Constitutionality of Felons on Ballot Questioned - - Jackson, MS

Jackson 08/09/07

Constitutionality of Felons on Ballot Questioned

By Cheryl Lasseter

Back in May, Adams County Circuit Clerk M.L. "Binkey" Vines pleaded guilty to three counts of embezzlement. The attorney general's office dropped ten of the counts against him. Vines was placed on "unsupervised good behavior" for a year and ordered to pay more than $40,000 in fees. He did not have to serve any jail time and was allowed to remain in office.

Vines was on Tuesday's ballot for re-election, and he's now in a run-off.

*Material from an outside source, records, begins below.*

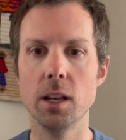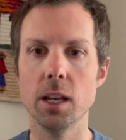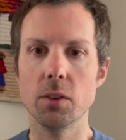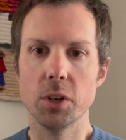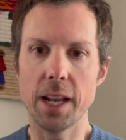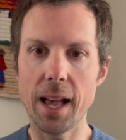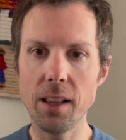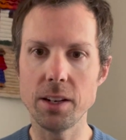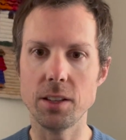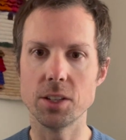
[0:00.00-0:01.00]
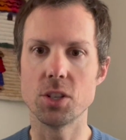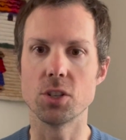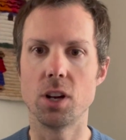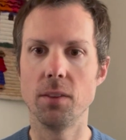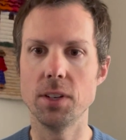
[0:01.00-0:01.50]
In reality, this is
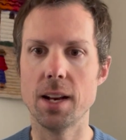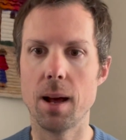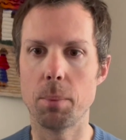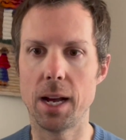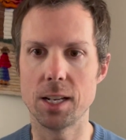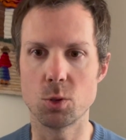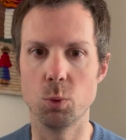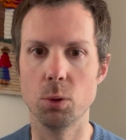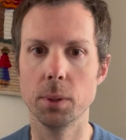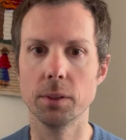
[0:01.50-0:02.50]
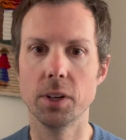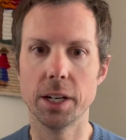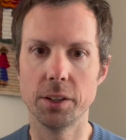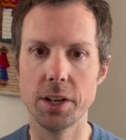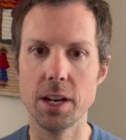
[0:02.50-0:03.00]
often not possible when
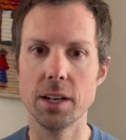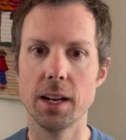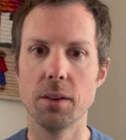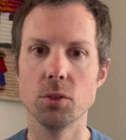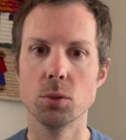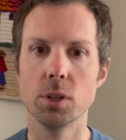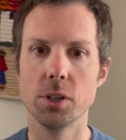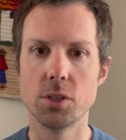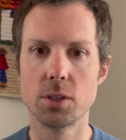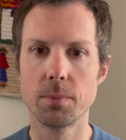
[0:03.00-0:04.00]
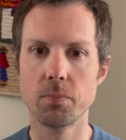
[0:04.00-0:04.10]
recreating outdoors.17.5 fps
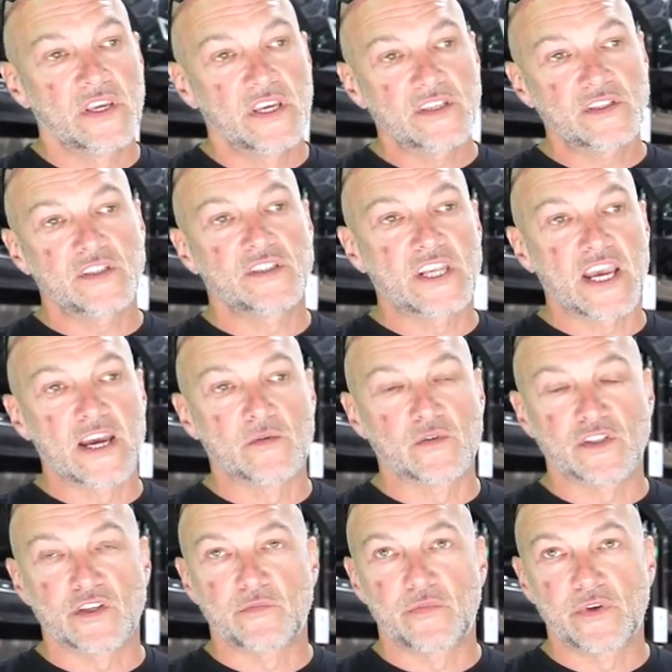His intent
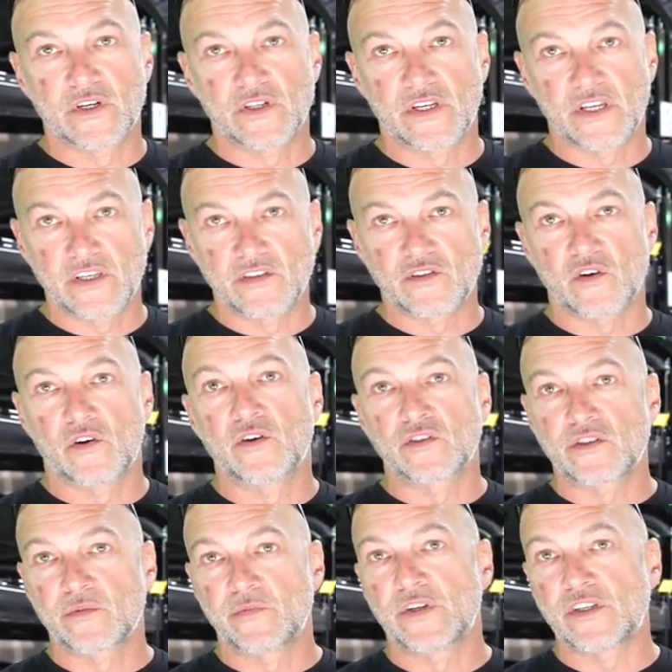was to build his
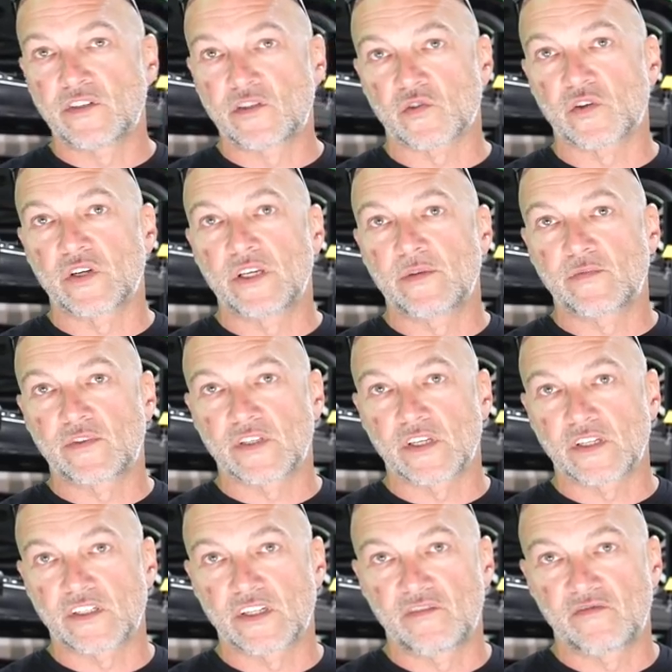ultimate dream
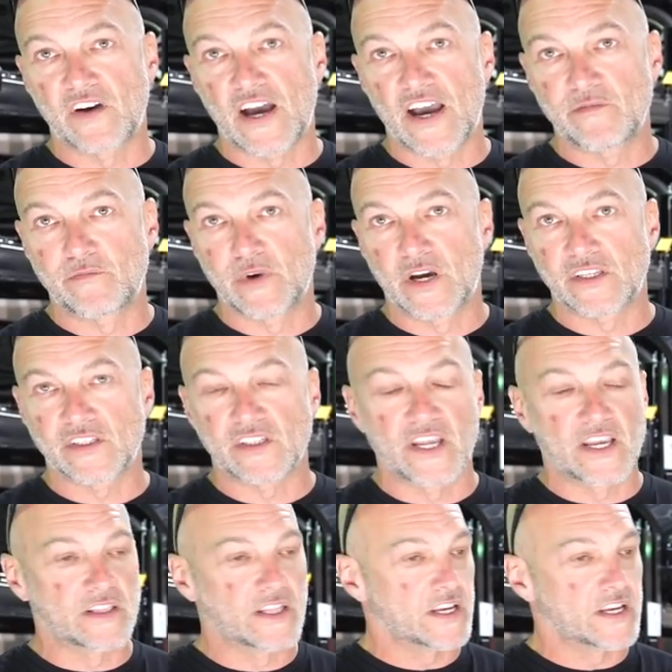65 Mustang.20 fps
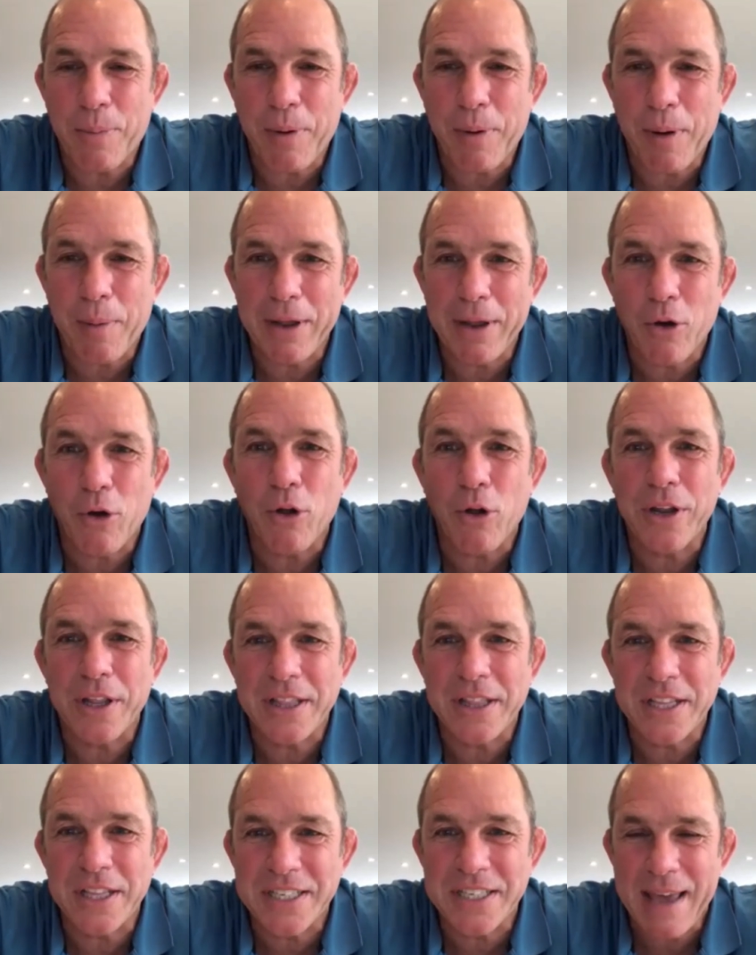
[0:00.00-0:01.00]
probably all in
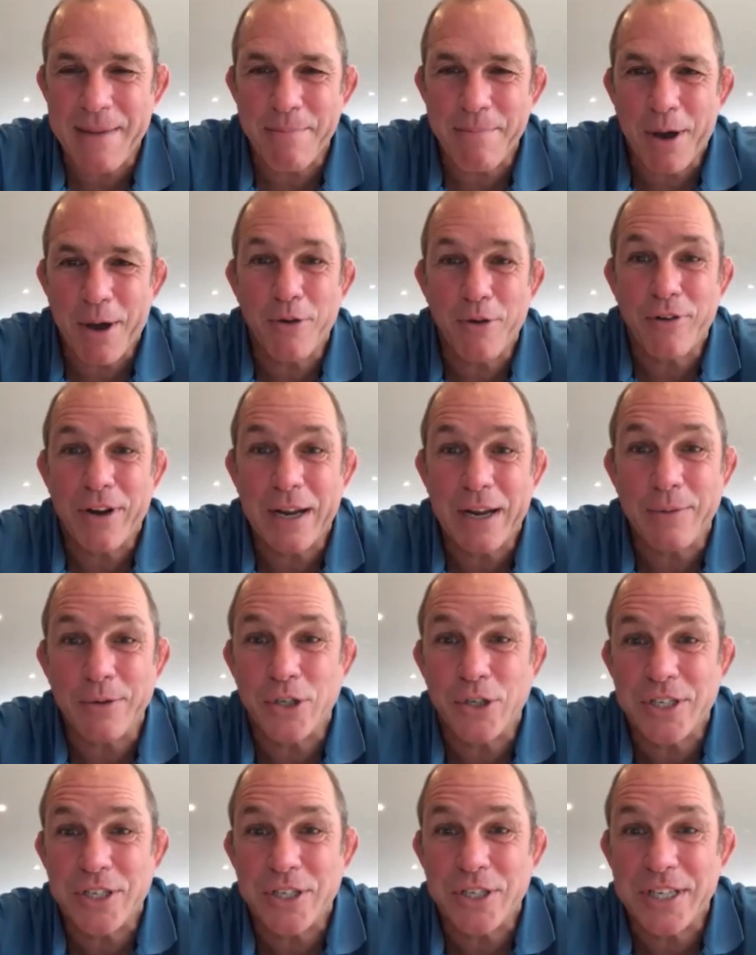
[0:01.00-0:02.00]
the same boat, really. We
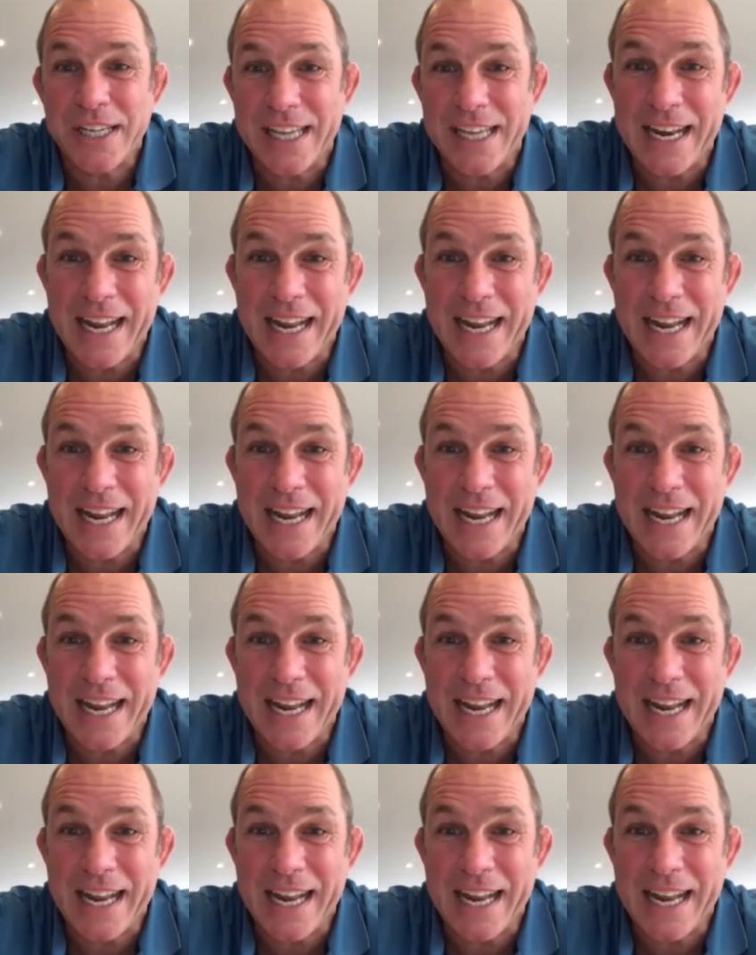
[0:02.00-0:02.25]
just need toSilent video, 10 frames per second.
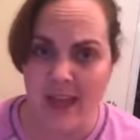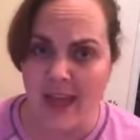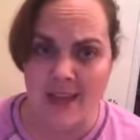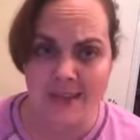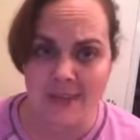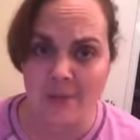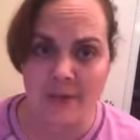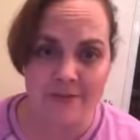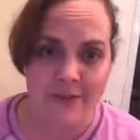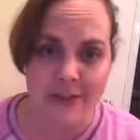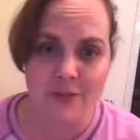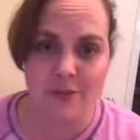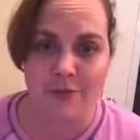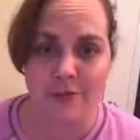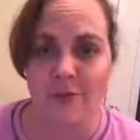Ask them. I've
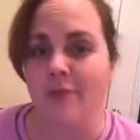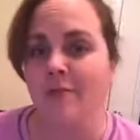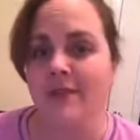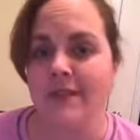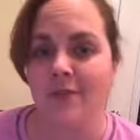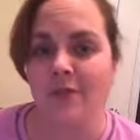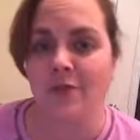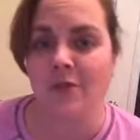answered a few of them as I went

In July, Jefferson County Circuit Clerk Burnell Harris was convicted of nine counts of embezzlement, money laundering and tax evasion. Harris is awaiting two things: his sentencing in October, and his runoff for re-election.

"It's wrong for both of them to be there, and they ought to be removed from office," says Edwin Pittman, former Mississippi Supreme Court Chief Justice.  Pittman points to the 44th section of the Mississippi Constitution, which states:

"No person shall be eligible to a seat.... to any office of profit or trust, who shall have been convicted of bribery, perjury, or other infamous crime."

Vines' case was heard buy Judge Joe Webster, the same judge who heard Jackson Mayor Frank Melton's criminal case in April.

"I know not why Judge Webster decided not to remove him from office," Pittman said, "but I can tell you that I don't think it was a choice that Judge Webster can make, because the Constitution is clear. It's specific.

"All of us have to be concerned, and I think incensed, that we have two people who have been convicted of crimes, that we allow them to run for office and serve in office," Pittman continued. "The Constitution does not allow it."

Pittman also says the executive committees of the candidates' parties should have taken them off the ballot. The State Democratic Committee says if either person was convicted after he qualified to be on the ballot, it might fall under the Secretary of State's purview. 

Secretary of State Eric Clark called WLBT News after our story aired. He says the matter would not fall under the purview of his office, and his staff will immediately begin looking into the situation.